REQUIRED ACTION =>
The answer is the full set of records, given again exactly and without images.

Saved data entries
"""

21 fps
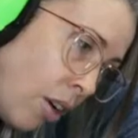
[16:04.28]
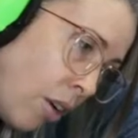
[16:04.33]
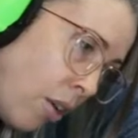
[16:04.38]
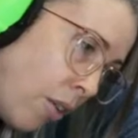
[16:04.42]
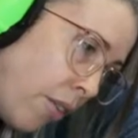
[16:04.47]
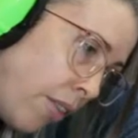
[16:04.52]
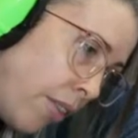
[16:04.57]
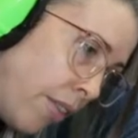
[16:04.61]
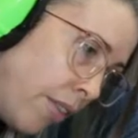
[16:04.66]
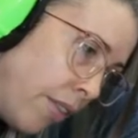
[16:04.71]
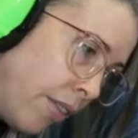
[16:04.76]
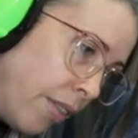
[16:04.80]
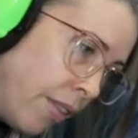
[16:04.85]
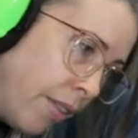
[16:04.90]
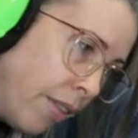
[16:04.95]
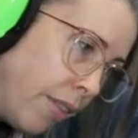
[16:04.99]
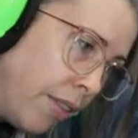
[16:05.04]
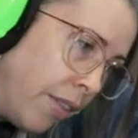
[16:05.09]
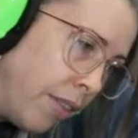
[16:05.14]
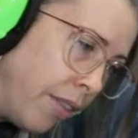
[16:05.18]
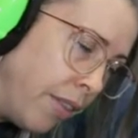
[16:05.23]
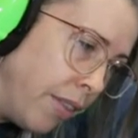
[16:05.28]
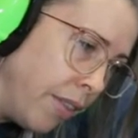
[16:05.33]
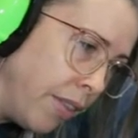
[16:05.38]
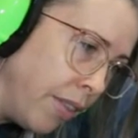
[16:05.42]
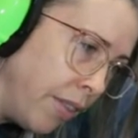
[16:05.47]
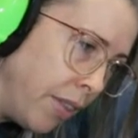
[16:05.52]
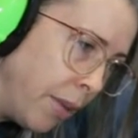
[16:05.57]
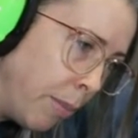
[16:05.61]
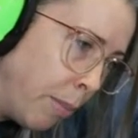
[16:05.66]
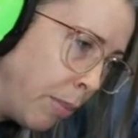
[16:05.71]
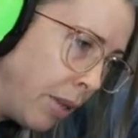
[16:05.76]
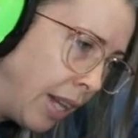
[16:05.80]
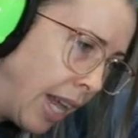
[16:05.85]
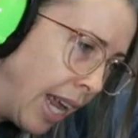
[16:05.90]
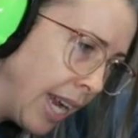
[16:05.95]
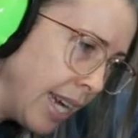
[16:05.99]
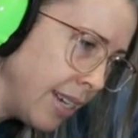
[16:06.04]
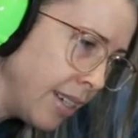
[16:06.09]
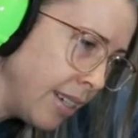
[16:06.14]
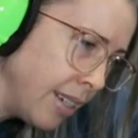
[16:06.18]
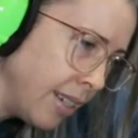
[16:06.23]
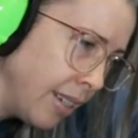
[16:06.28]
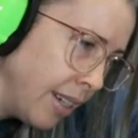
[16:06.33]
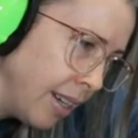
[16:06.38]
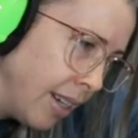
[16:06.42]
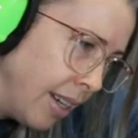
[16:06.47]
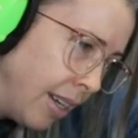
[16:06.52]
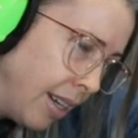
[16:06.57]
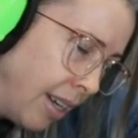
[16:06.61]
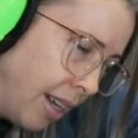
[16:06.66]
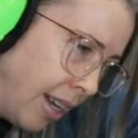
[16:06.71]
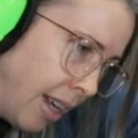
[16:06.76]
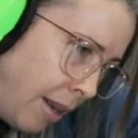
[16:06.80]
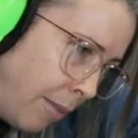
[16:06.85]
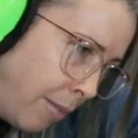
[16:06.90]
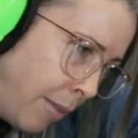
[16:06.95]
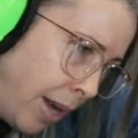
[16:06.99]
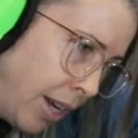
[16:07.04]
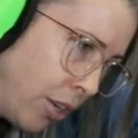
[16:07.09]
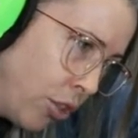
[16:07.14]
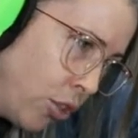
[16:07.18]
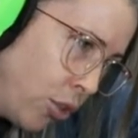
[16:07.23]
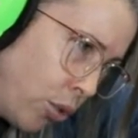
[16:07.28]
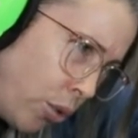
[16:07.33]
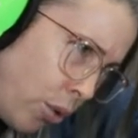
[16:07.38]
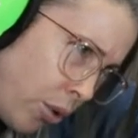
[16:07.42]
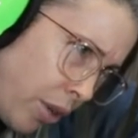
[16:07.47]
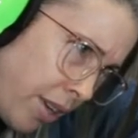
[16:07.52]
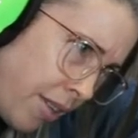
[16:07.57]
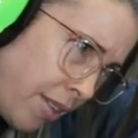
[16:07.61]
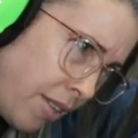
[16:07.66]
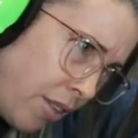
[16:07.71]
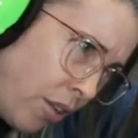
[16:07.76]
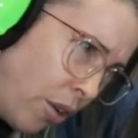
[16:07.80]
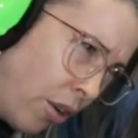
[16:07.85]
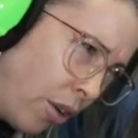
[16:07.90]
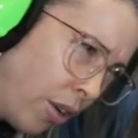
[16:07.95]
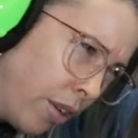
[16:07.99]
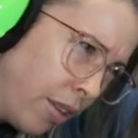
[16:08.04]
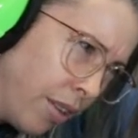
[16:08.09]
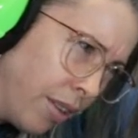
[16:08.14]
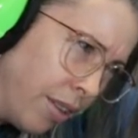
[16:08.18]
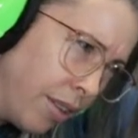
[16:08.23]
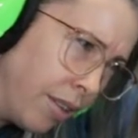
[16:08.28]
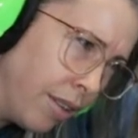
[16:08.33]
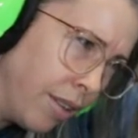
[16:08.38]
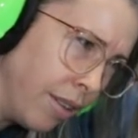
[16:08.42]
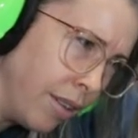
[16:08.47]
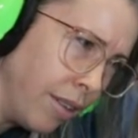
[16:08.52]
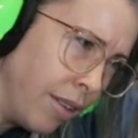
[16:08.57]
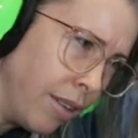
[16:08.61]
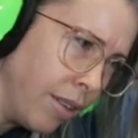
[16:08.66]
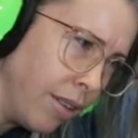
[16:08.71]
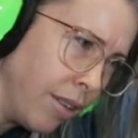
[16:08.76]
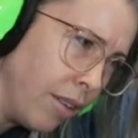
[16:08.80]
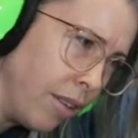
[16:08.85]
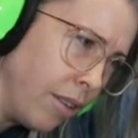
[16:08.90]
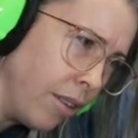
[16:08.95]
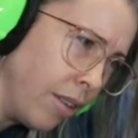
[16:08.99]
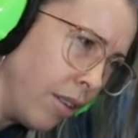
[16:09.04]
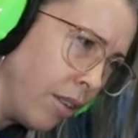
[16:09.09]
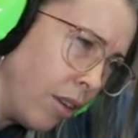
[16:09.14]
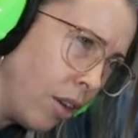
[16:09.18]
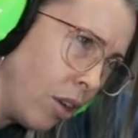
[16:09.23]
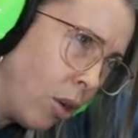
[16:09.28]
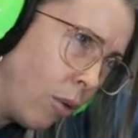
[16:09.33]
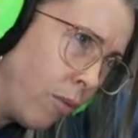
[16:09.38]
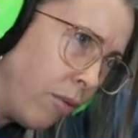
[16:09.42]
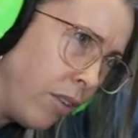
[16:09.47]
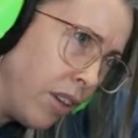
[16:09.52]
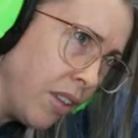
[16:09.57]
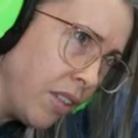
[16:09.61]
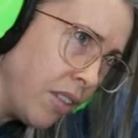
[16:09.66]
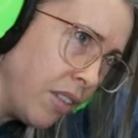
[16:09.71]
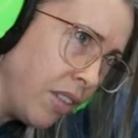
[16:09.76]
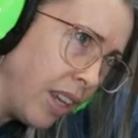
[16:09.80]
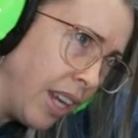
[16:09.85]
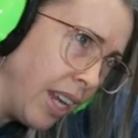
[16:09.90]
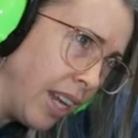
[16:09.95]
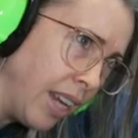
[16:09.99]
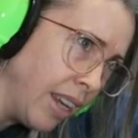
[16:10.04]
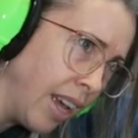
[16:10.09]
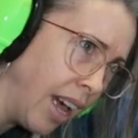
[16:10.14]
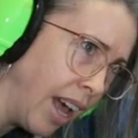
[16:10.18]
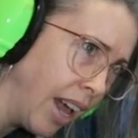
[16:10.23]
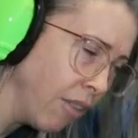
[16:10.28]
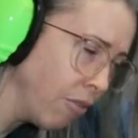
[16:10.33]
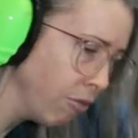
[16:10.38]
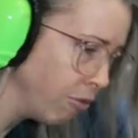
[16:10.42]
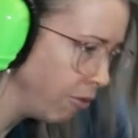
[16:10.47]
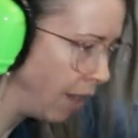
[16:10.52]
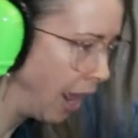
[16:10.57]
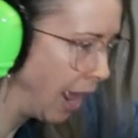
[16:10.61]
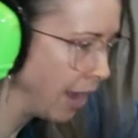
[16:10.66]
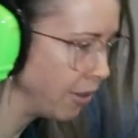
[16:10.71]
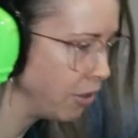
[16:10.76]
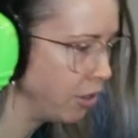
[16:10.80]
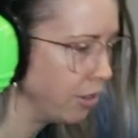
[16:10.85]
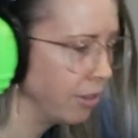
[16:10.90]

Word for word: on the plate and make sure it's not obviously unflat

"""

TASK SOLUTION =>
21 fps
[16:04.28]
[16:04.33]
[16:04.38]
[16:04.42]
[16:04.47]
[16:04.52]
[16:04.57]
[16:04.61]
[16:04.66]
[16:04.71]
[16:04.76]
[16:04.80]
[16:04.85]
[16:04.90]
[16:04.95]
[16:04.99]
[16:05.04]
[16:05.09]
[16:05.14]
[16:05.18]
[16:05.23]
[16:05.28]
[16:05.33]
[16:05.38]
[16:05.42]
[16:05.47]
[16:05.52]
[16:05.57]
[16:05.61]
[16:05.66]
[16:05.71]
[16:05.76]
[16:05.80]
[16:05.85]
[16:05.90]
[16:05.95]
[16:05.99]
[16:06.04]
[16:06.09]
[16:06.14]
[16:06.18]
[16:06.23]
[16:06.28]
[16:06.33]
[16:06.38]
[16:06.42]
[16:06.47]
[16:06.52]
[16:06.57]
[16:06.61]
[16:06.66]
[16:06.71]
[16:06.76]
[16:06.80]
[16:06.85]
[16:06.90]
[16:06.95]
[16:06.99]
[16:07.04]
[16:07.09]
[16:07.14]
[16:07.18]
[16:07.23]
[16:07.28]
[16:07.33]
[16:07.38]
[16:07.42]
[16:07.47]
[16:07.52]
[16:07.57]
[16:07.61]
[16:07.66]
[16:07.71]
[16:07.76]
[16:07.80]
[16:07.85]
[16:07.90]
[16:07.95]
[16:07.99]
[16:08.04]
[16:08.09]
[16:08.14]
[16:08.18]
[16:08.23]
[16:08.28]
[16:08.33]
[16:08.38]
[16:08.42]
[16:08.47]
[16:08.52]
[16:08.57]
[16:08.61]
[16:08.66]
[16:08.71]
[16:08.76]
[16:08.80]
[16:08.85]
[16:08.90]
[16:08.95]
[16:08.99]
[16:09.04]
[16:09.09]
[16:09.14]
[16:09.18]
[16:09.23]
[16:09.28]
[16:09.33]
[16:09.38]
[16:09.42]
[16:09.47]
[16:09.52]
[16:09.57]
[16:09.61]
[16:09.66]
[16:09.71]
[16:09.76]
[16:09.80]
[16:09.85]
[16:09.90]
[16:09.95]
[16:09.99]
[16:10.04]
[16:10.09]
[16:10.14]
[16:10.18]
[16:10.23]
[16:10.28]
[16:10.33]
[16:10.38]
[16:10.42]
[16:10.47]
[16:10.52]
[16:10.57]
[16:10.61]
[16:10.66]
[16:10.71]
[16:10.76]
[16:10.80]
[16:10.85]
[16:10.90]

Word for word: on the plate and make sure it's not obviously unflat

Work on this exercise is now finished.